## Data
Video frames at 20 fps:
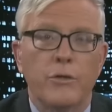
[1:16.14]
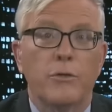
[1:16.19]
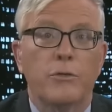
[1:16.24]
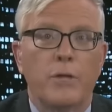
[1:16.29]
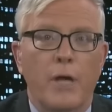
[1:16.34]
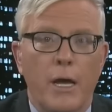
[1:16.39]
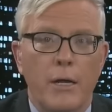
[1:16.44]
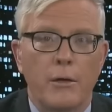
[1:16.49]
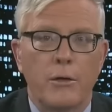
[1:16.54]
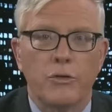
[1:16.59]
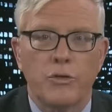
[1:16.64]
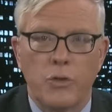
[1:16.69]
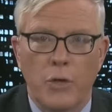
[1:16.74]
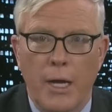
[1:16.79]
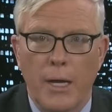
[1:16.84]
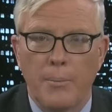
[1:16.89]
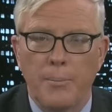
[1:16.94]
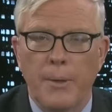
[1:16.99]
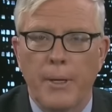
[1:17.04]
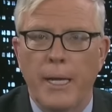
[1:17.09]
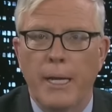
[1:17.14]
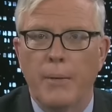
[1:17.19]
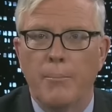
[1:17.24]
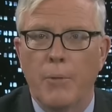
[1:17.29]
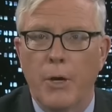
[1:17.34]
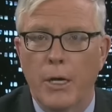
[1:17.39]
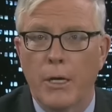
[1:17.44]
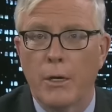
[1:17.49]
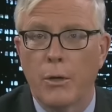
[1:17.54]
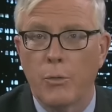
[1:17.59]
So Donald Trump and
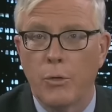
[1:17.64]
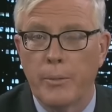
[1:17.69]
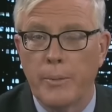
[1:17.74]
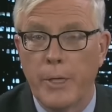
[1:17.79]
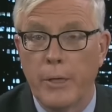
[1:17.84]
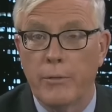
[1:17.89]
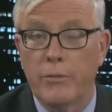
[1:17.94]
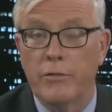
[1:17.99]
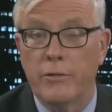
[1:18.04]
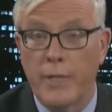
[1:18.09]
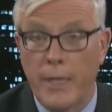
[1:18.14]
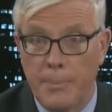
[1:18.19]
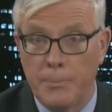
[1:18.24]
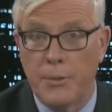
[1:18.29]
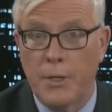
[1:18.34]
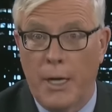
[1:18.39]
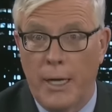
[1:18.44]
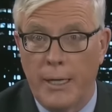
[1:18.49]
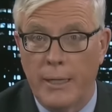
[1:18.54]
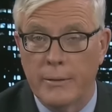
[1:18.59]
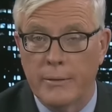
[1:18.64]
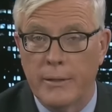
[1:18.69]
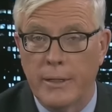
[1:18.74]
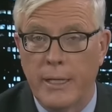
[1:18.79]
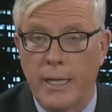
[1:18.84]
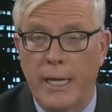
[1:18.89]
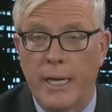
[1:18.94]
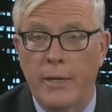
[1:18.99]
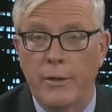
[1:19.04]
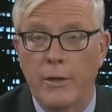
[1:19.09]
Marco Rubio stepped on it today,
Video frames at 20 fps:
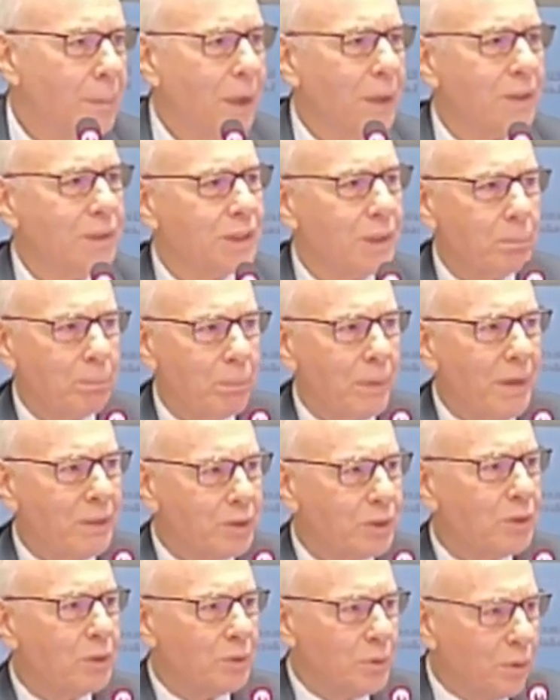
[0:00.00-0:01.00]
because the
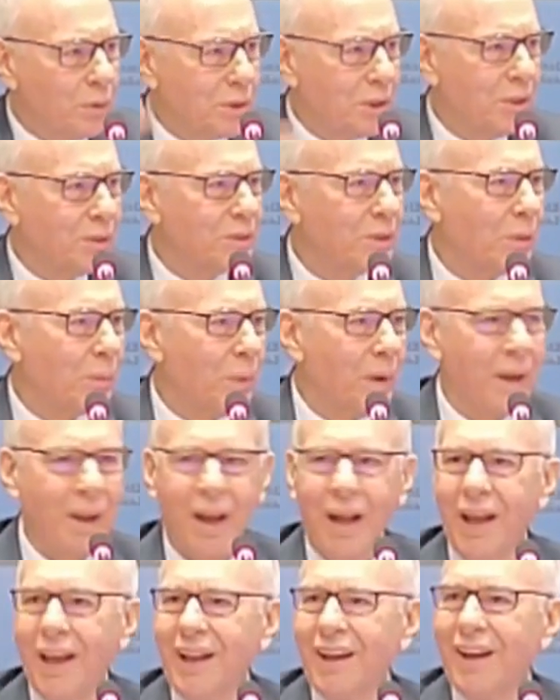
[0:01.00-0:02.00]
institutions are
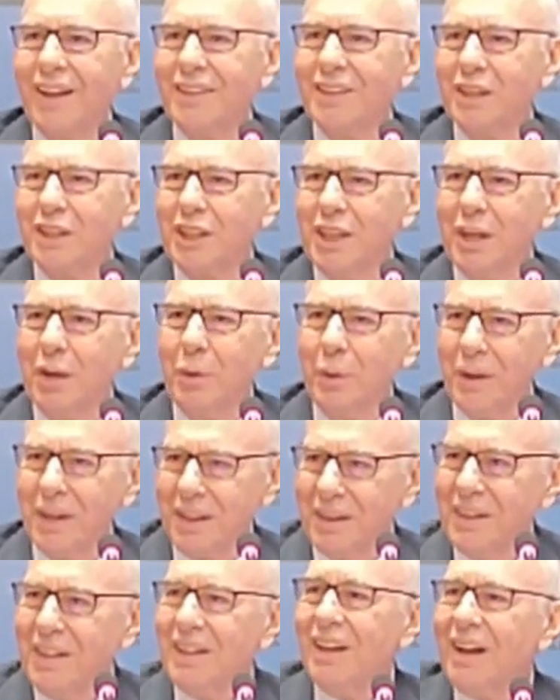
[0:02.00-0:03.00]
relying on the
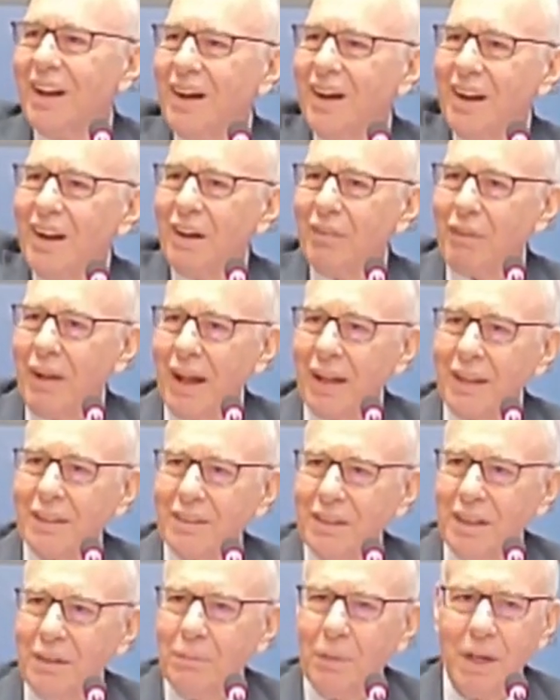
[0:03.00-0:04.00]
theory uh, of
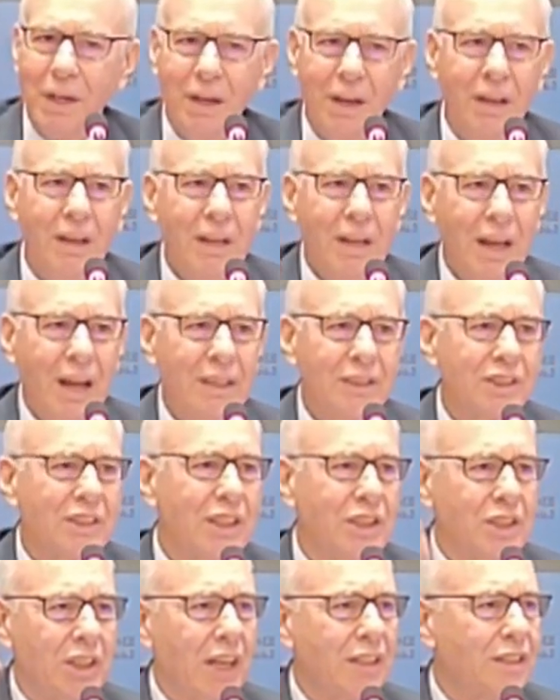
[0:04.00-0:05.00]
academia
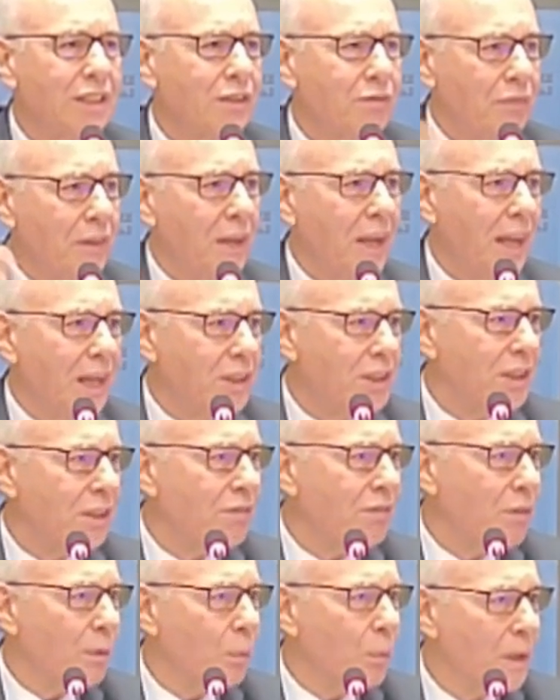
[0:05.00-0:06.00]
as the
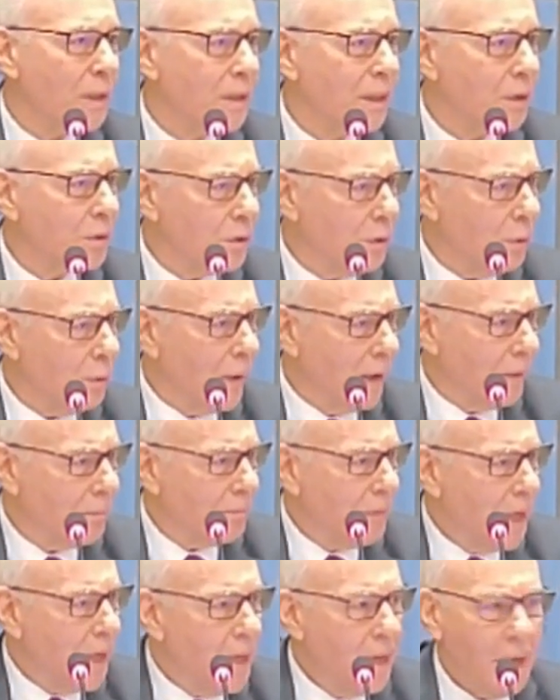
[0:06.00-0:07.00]
justification for what they're
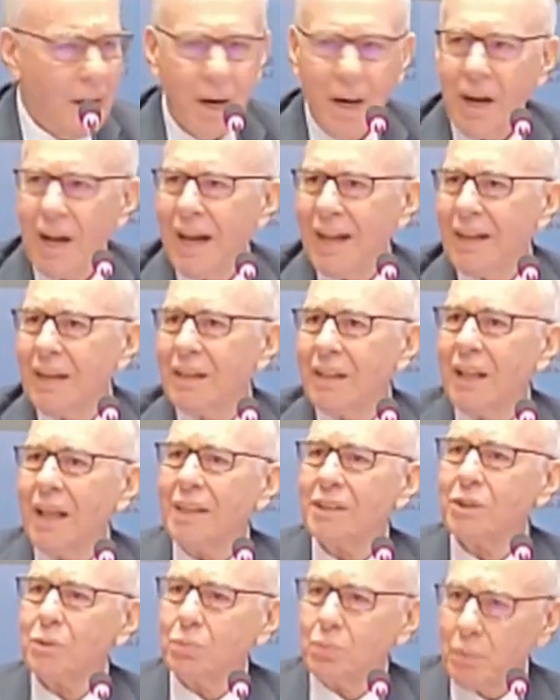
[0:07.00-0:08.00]
doing. Uh, and
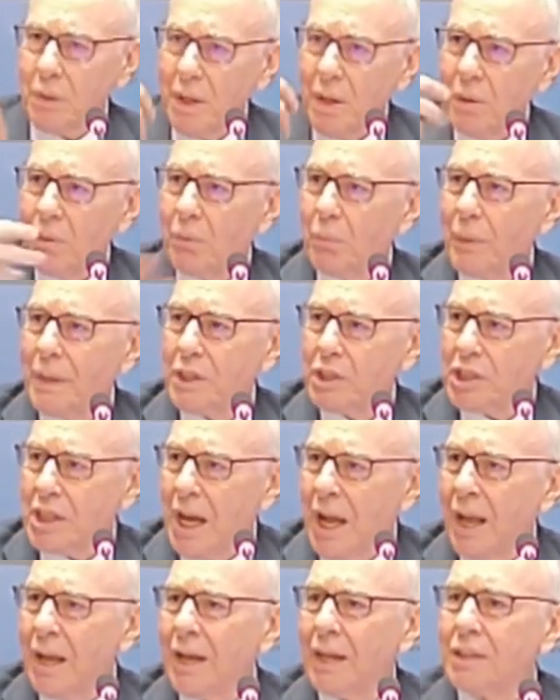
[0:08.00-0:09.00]
unless we
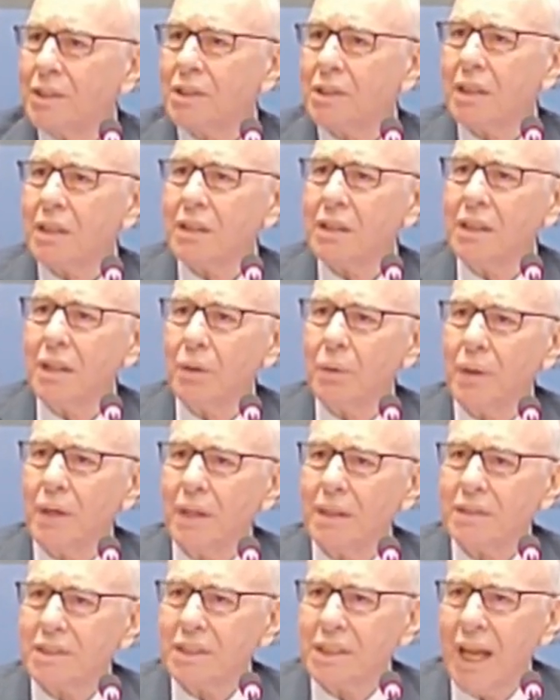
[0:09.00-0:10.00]
challenge the
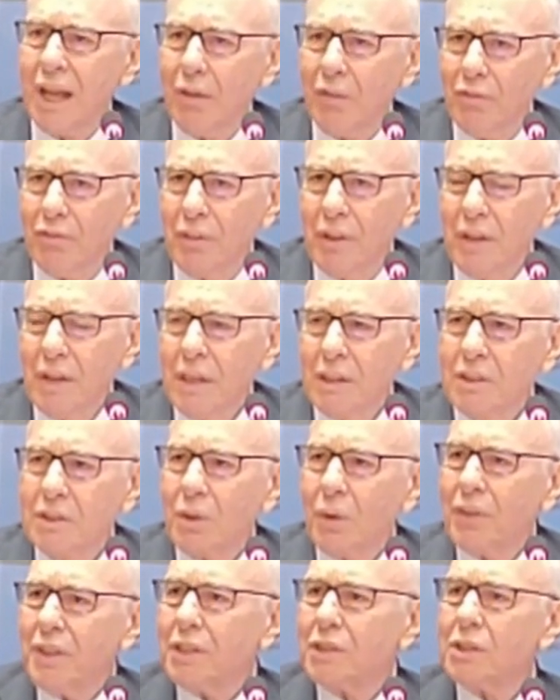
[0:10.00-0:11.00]
theory itself.
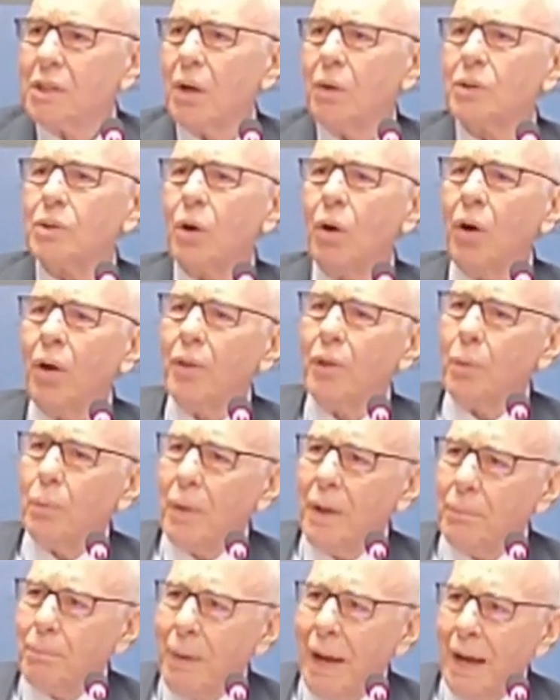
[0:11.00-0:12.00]
So this goes all the
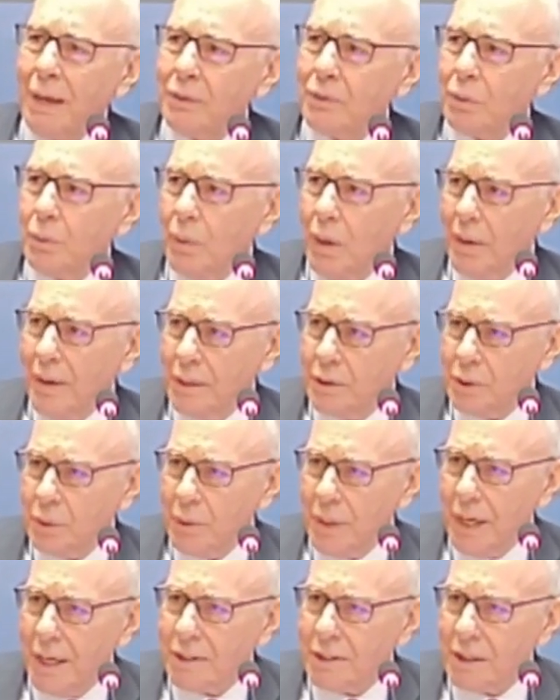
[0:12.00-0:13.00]
way back to our
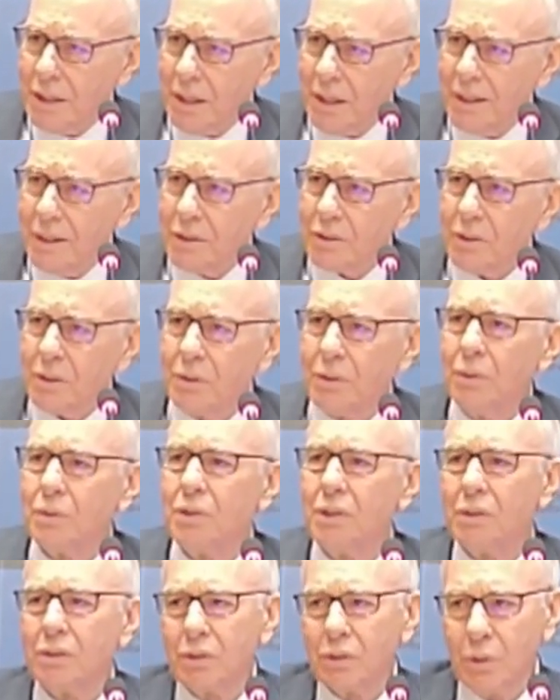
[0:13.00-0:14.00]
educational
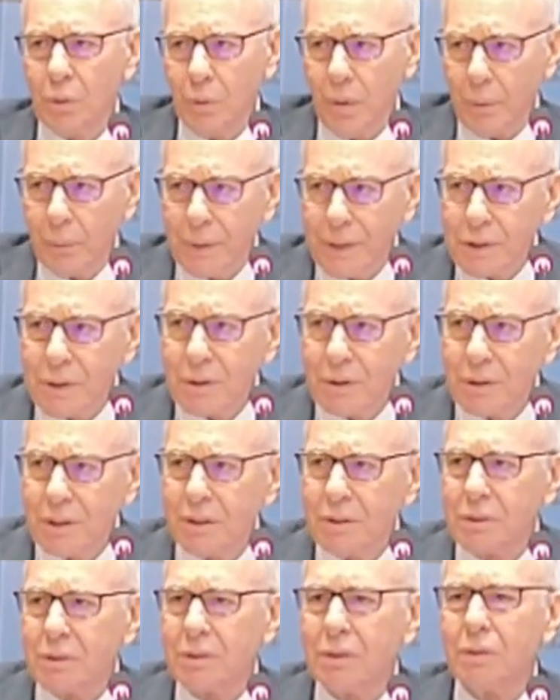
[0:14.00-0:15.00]
institutions, to our
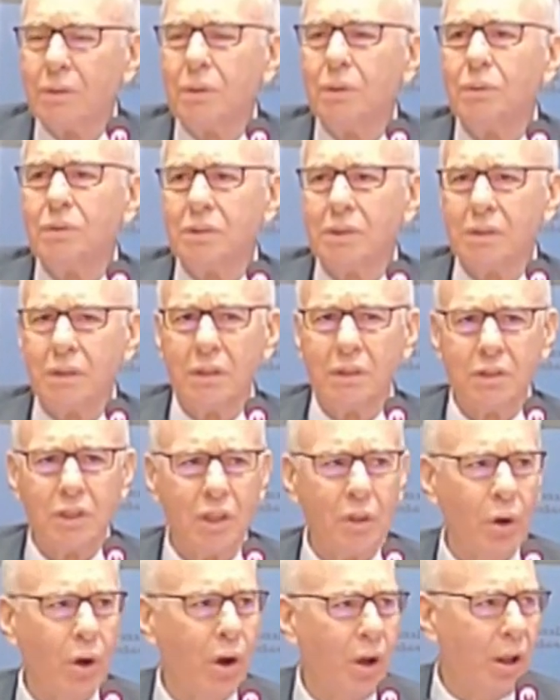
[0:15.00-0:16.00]
research
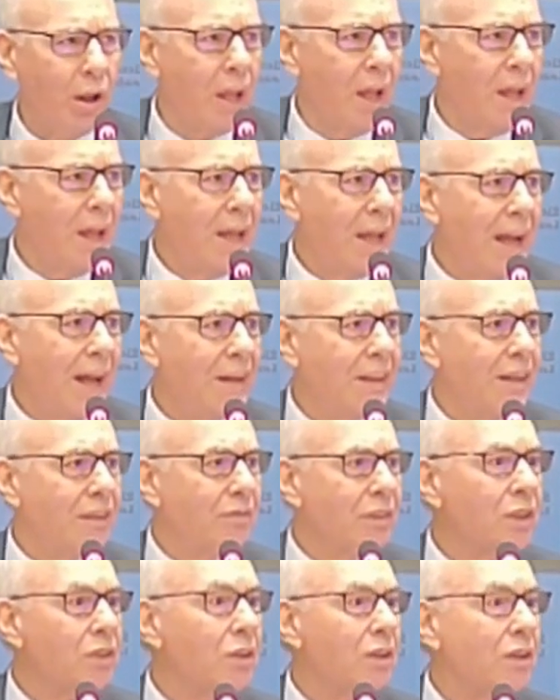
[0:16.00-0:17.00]
institutions and all, and
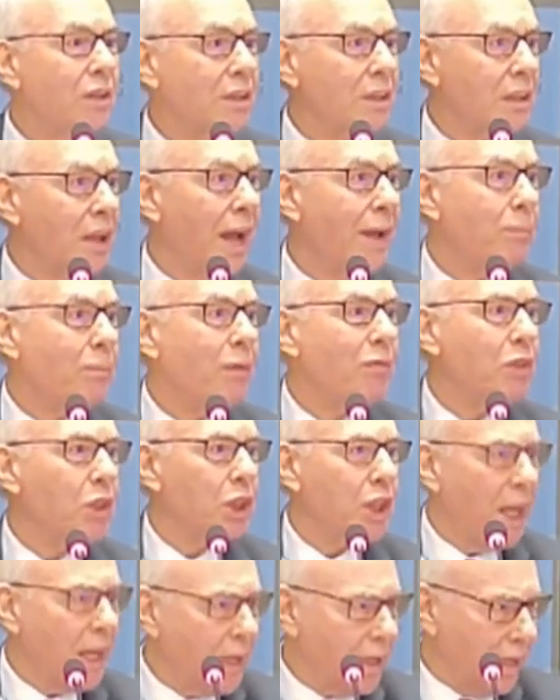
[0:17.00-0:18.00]
even to the type
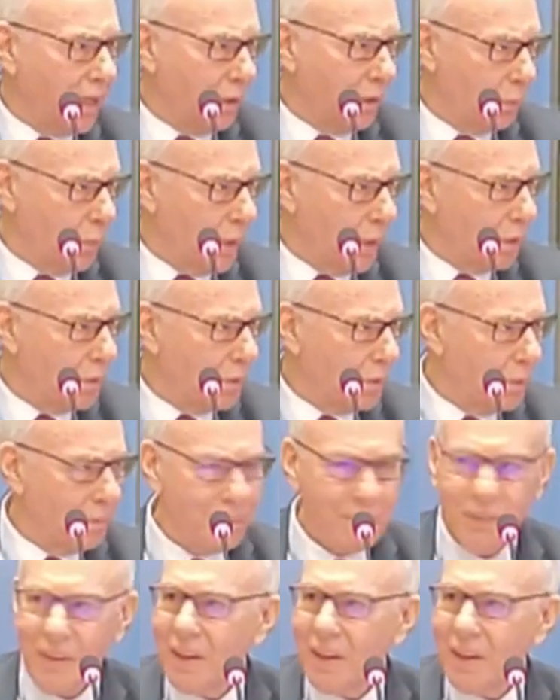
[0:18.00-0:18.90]
of thinking we do.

## Work task
Starting with the line that contains "[0:01.00-0:02.00]", reproduce every line down to the end of the listing above, both endpoints included. Pictures stay out.

## Response box
[0:01.00-0:02.00]
institutions are
[0:02.00-0:03.00]
relying on the
[0:03.00-0:04.00]
theory uh, of
[0:04.00-0:05.00]
academia
[0:05.00-0:06.00]
as the
[0:06.00-0:07.00]
justification for what they're
[0:07.00-0:08.00]
doing. Uh, and
[0:08.00-0:09.00]
unless we
[0:09.00-0:10.00]
challenge the
[0:10.00-0:11.00]
theory itself.
[0:11.00-0:12.00]
So this goes all the
[0:12.00-0:13.00]
way back to our
[0:13.00-0:14.00]
educational
[0:14.00-0:15.00]
institutions, to our
[0:15.00-0:16.00]
research
[0:16.00-0:17.00]
institutions and all, and
[0:17.00-0:18.00]
even to the type
[0:18.00-0:18.90]
of thinking we do.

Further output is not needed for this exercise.